- _TO DO_
Repeat each record exactly as written, and drop any images.

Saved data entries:
··········
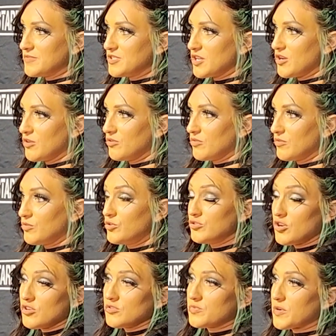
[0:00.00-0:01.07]
So who
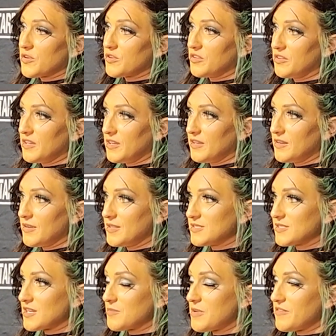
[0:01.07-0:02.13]
knows where it'll lead.
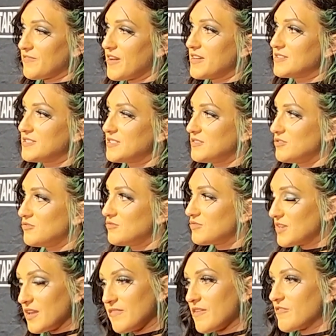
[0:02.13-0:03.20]
It's gonna be fun to
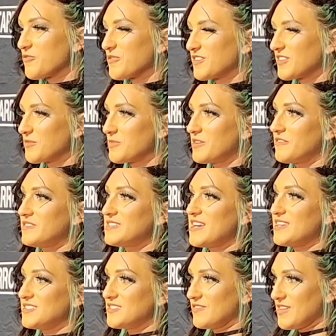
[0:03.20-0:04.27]
give everyone a little bit of a
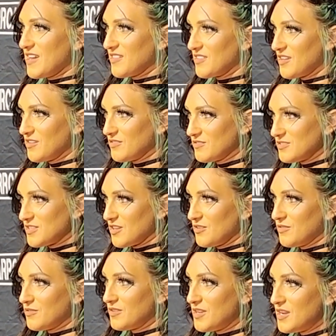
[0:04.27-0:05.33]
taste of that, though.
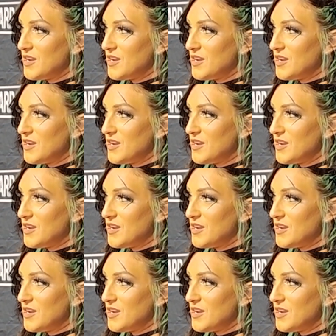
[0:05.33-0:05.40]
So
··········
- _PROBLEM SOLUTION_
[0:00.00-0:01.07]
So who
[0:01.07-0:02.13]
knows where it'll lead.
[0:02.13-0:03.20]
It's gonna be fun to
[0:03.20-0:04.27]
give everyone a little bit of a
[0:04.27-0:05.33]
taste of that, though.
[0:05.33-0:05.40]
So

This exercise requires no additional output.